'Production line' surgery used in India will 'cut NHS costs

'Production line' surgery used in India will 'cut NHS costs

The head of the watchdog said the NHS cannot survive without making radical changes - including the use of more private firms to fulfill its contracts, and cheaper models of medical care imported from overseas. David Bennett, the chief executive of Monitor, which regulates competion in the health service, said barriers will be lifted, to encourage more companies to compete for NHS work and force its costs down.


Last night Labour described the policy as one of “market madness” with Andy Burnham, shadow health secretary, saying the message exposed a “hidden Government agenda” that the health service was being softened up for privatisation. Mr Bennett said the health service should consider adopting methods such as those used in India, where a production-line approach is used for some surgery, at one sixth of the cost of British systems.


Without such radical changes, the health service would fail to close a £30bn funding gap forecast for 2021, he said. Mr Bennett said it was “astonishing” how slow the NHS was to adopt innovation, and that more private companies needed to be brought in to “inject different ideas” about how best to provide care.

He said a study of global health systems suggested that the Indian model was one of the most interesting, and could bring a “huge step forward” in improving NHS productivity. Under the Indian system, more than 300,000 cataract operations a year are carried out using a production-line method, in which qualified surgeons only carrry out the most complex part of the procedure, with simpler tasks given to cheaper staff.
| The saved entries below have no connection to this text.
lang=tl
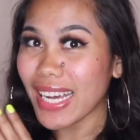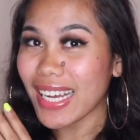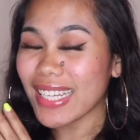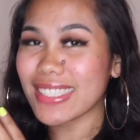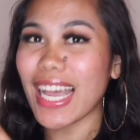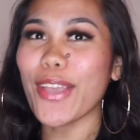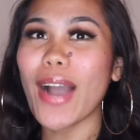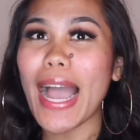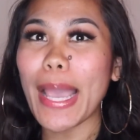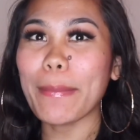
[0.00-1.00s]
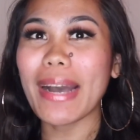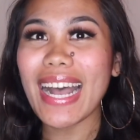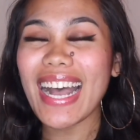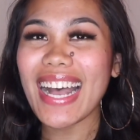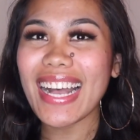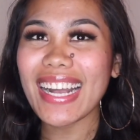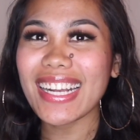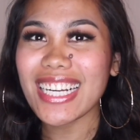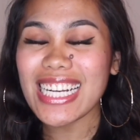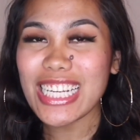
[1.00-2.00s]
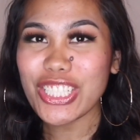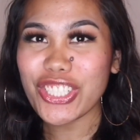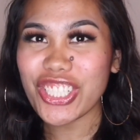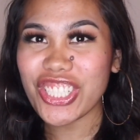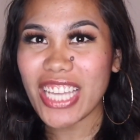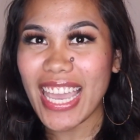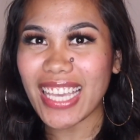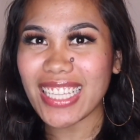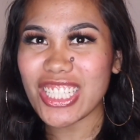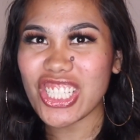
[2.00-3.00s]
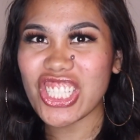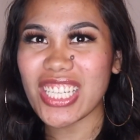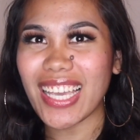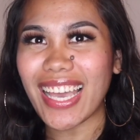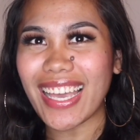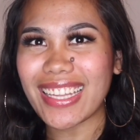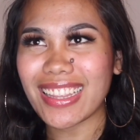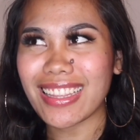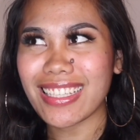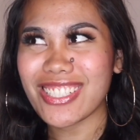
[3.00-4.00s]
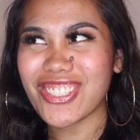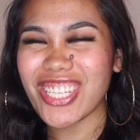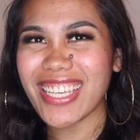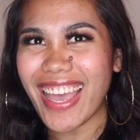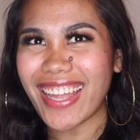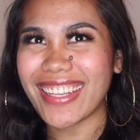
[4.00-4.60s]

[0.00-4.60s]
vlog, tayo ay mag Shishane, Shien, Shien.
Mr Bennett said that even after adjustments to account for relative costs in each country, the costs worked out one sixth of those of the NHS, while outcomes were superior, with lower infection rates. “This is not poor quality care - this is genuinely a fundamentally different way of doing it,” he said. “They have redesigned the whole process so the surgeon is basically dong nothing but operating on the patients.”


In a report published today, the regulator said that if the same approach was introduced in Britain for cataracts, cardiac surgery and orthopaedic procedures, more than £1bn a year could be saved. Mr Bennett said: “I think a lot of creativity and imagination is needed to work out how you take those sorts of ideas and bring them into this country.”


He said he did not think the health service would introduce radical reforms unless under pressure from new competitors. “I do believe that one of the better ways of trying to get significant change is to inject some different ideas - which probably means sometimes it’s useful to have somebody else doing it,” he said. “If you have got a player outside the NHS with what looks like a good idea that means better quality and may be more efficient and they feel unfair barriers have been put in their way then we will seek to remove those barriers.”


The regulator said a major programme of hospital reorganisations, and closures of some units, would be required to tackle a looming financial shortfall, but would go nowhere near solving the problem, which required new entrants to compete for NHS contracts and force down costs. He said it would be “absolutely wrong” if private firms did not get the opportunity to bid for NHS work, and that too often they were denied contracts because the NHS prefered to stick to established practices.


Mr Bennett said: “If they have got a better service to offer they should get the opportunity to demonstrate that they can do that. It would be absolutely wrong not to accept that. We need every bit of help we can get.” Mr Burnham said: “This will send a shiver down many a spine. It confirms the suspicion many people have that David Cameron is softening up the NHS for privatisation.” He said market systems cost rather than saved money, and would not make the NHS more efficient.


“This is the Government’s hidden NHS agenda that Ministers don’t dare admit. It is this market madness that has got to go.” A Conservative health spokesperson said those comments were “shameless scaremongering; there is absolutely no Government policy to privatise NHS services. Our only consideration is getting the best possible services for patients - regardless of who provides it.”